Il direttore di CSV Emilia ha invece definito una “bomba sociale” il Covid abbattutosi sulla condizione dei poveri. “Credo che il Covid abbia influito molto sulla situazione dei più bisognosi. Non è un caso che si sia dovuti arrivare a misure estreme; se i governi hanno dovuto mettere in campo delle misure di erogazione diretta di denaro sui conti correnti di tante persone significa che ha cercato di arginare la situazione, ma arginare non significa risolvere. Ben venga che ci siano state queste misure, ma hanno solo arginato il problema. Si deve tenere conto che in tante situazioni si sta ricorrendo alla cassa integrazione straordinaria, quando questa finirà cosa succederà? C’è una bomba sociale all’orizzonte“. 

Dal profilo Facebook della Comunità di Sant’Egidio

Il direttore Conforti ha poi continuato descrivendo la situazione paradossale dei volontari durante la pandemia: “A un certo punto ci siamo trovati con troppe persone disponibili e non abbastanza possibilità di impiegarle. Tante associazioni non hanno potuto operare, quindi si è creata una situazione paradossale: aumento di disponibilità di volontari ma diminuzione delle possibilità di impiego“. 

Come è cambiata la visione che la società ha dei poveri

Spesso, tra le vie del centro, molti cittadini evitano i senza dimora, attraversano la strada, si voltano dall’altra parte, li ignorano. Si notano fenomeni di paura nei confronti di chi, umilmente, si reca alle mense dei poveri o si mette in fila per ricevere una piccola busta della spesa. Negli anni la consapevolezza dei cittadini riguardo i poveri è cambiata molto, anche grazie alla maggior consapevolezza del fatto che non esiste solo la povertà economica.

Io credo che oggi sia cambiato tutto – ha spiegato Arnaldo Conforti – una volta il povero era il senza fissa dimora, oggi il povero è anche la persona che lavora e ha uno stipendio o retribuzione che non è sufficiente per mantenersi. La povertà non è solo economica, ma esiste anche una povertà nata dall’insicurezza del non avere un lavoro sicuro che non ti permette di progettarti una vita, farti una famiglia e comprarti una casa. Il povero è chi è in una situazione lavorativa che sa essere precaria. Oggi ce l’hai e domani rischi di non averlo più; non puoi vivere una vita serena in queste condizioni. Esiste la povertà assoluta ma anche la povertà relativa, che non ti permette di immaginare il futuro. E chiarisco il concetto: non c’è solo la componente economica, c’è una povertà caratterizzata dalla precarietà, dal dover combattere ogni giorno per trovare l’equilibrio, e c’è poi una povertà relazionale, di mancanza di capitali sociali, di solitudini, e questa povertà non è inferiore a quella economica. Chi si trova sia in povertà economica che in povertà relazionale si trova in una morsa da cui è molto difficile uscire“. 

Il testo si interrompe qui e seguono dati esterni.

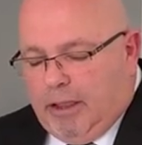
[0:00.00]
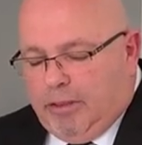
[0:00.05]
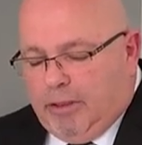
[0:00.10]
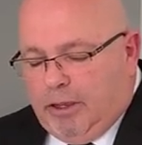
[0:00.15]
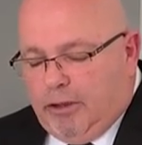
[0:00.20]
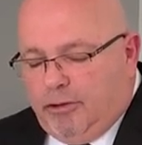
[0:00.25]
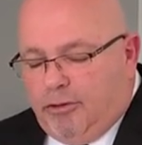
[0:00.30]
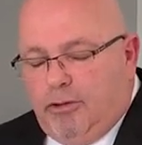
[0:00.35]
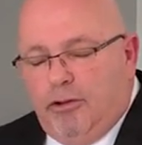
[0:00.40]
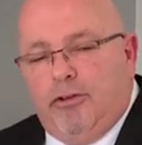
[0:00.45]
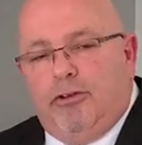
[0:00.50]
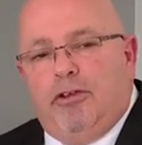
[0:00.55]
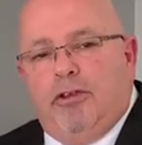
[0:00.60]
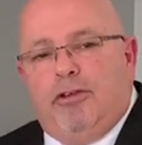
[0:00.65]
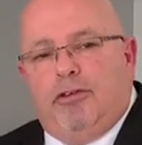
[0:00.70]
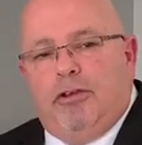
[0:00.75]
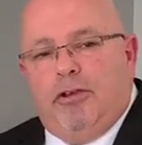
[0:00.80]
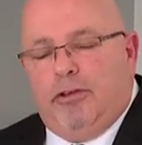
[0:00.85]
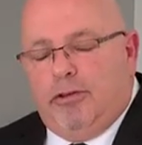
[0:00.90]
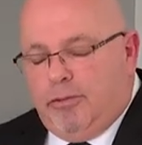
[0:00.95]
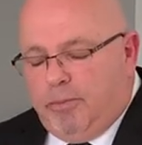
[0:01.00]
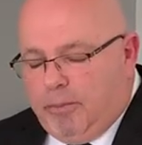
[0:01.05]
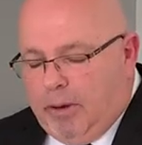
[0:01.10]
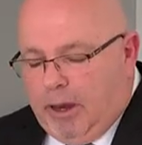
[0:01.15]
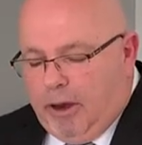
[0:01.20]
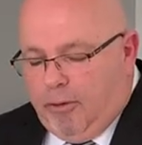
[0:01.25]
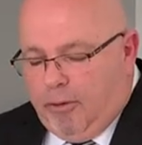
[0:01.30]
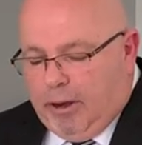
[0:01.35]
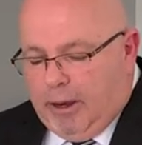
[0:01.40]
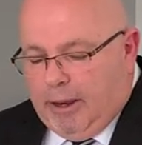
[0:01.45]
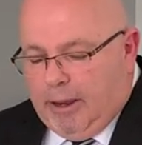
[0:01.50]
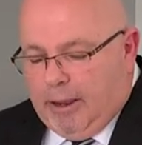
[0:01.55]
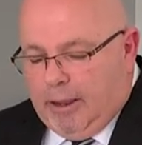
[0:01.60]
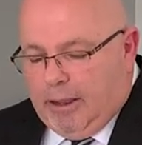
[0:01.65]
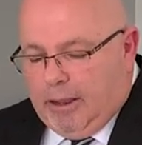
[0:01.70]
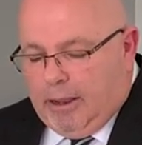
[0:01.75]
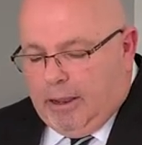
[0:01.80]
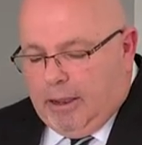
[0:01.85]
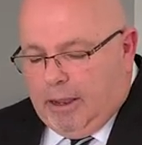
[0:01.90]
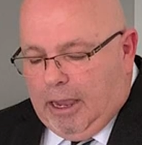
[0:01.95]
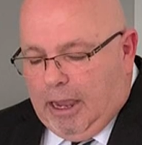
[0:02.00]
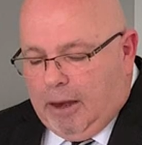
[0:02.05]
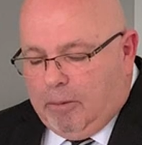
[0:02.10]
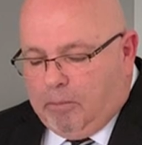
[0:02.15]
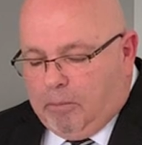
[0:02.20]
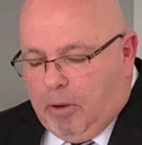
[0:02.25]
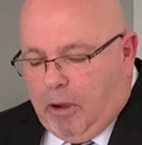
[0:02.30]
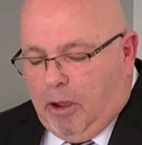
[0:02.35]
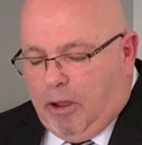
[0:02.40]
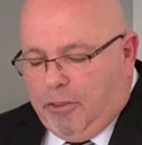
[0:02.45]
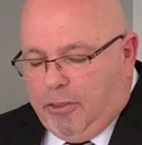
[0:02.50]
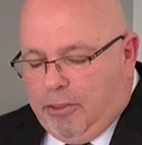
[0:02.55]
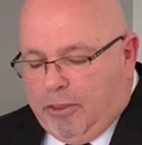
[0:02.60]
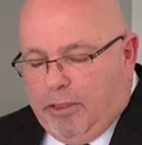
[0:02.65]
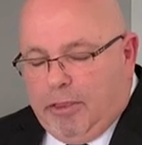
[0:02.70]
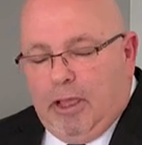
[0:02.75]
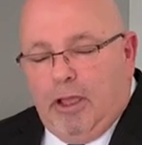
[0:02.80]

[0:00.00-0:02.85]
these two sisters, Mary and Martha.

Scaltriti ha invece sottolineato come la nostra città abbia sempre avuto un rapporto altalenante con la povertà, specificando però che gli anni, e la pandemia, hanno aiutato i cittadini ad essere più empatici e consapevoli, dimostrandosi disponibili verso i più bisognosi.

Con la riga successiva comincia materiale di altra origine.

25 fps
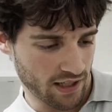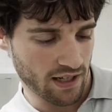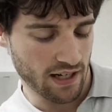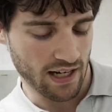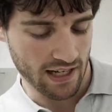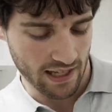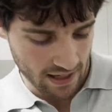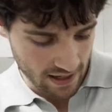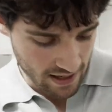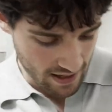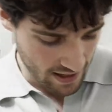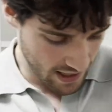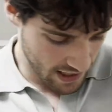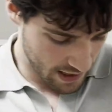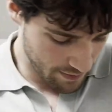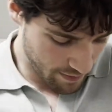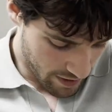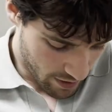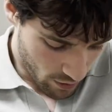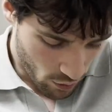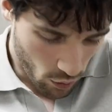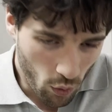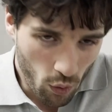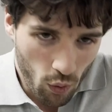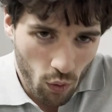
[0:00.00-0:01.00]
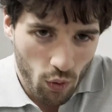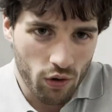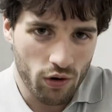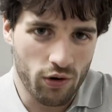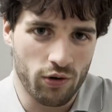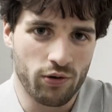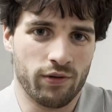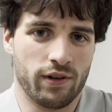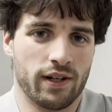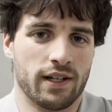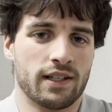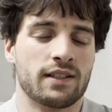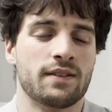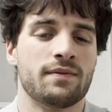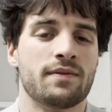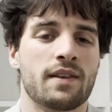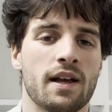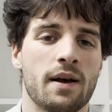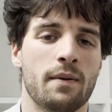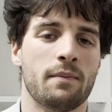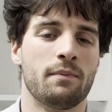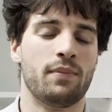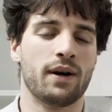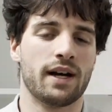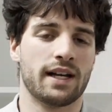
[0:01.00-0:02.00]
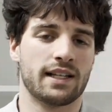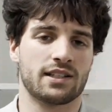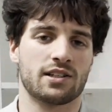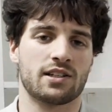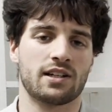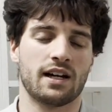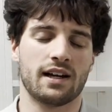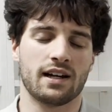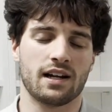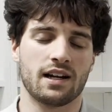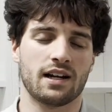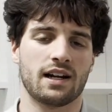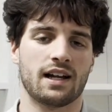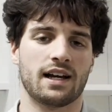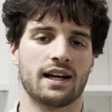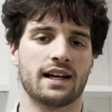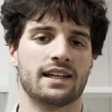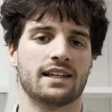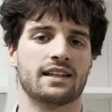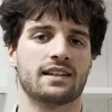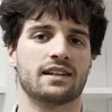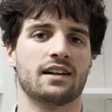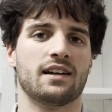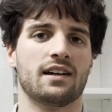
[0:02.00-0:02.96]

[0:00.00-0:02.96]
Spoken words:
Like, it's a bit awkward, but it's kind of like,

Allora: da una parte c’è sempre la paura, e credo che l’idea che il povero ti possa “contagiare” un po’ ci sia, anche perché la nostra è una città dove l’”arrivare”, il successo, è una cosa molto presente. D’altro canto però il fatto che ci sentiamo tutti più fragili ci ha fatti scoprire più vicini e sulla stessa barca. Io vedo questi due sentimenti contrapposti, come sul Titanic: da una parte quelli che cercano di arrivare prima alla scialuppa di salvataggio, spingendo e scalciando tutti quelli che si trovano davanti; e dall’altra parte, secondo me, c’è qualcuno disposto a rimanere indietro, che poi cerca di remare insieme agli altri, sulla stessa scialuppa, per far arrivare tutti sani e salvi”.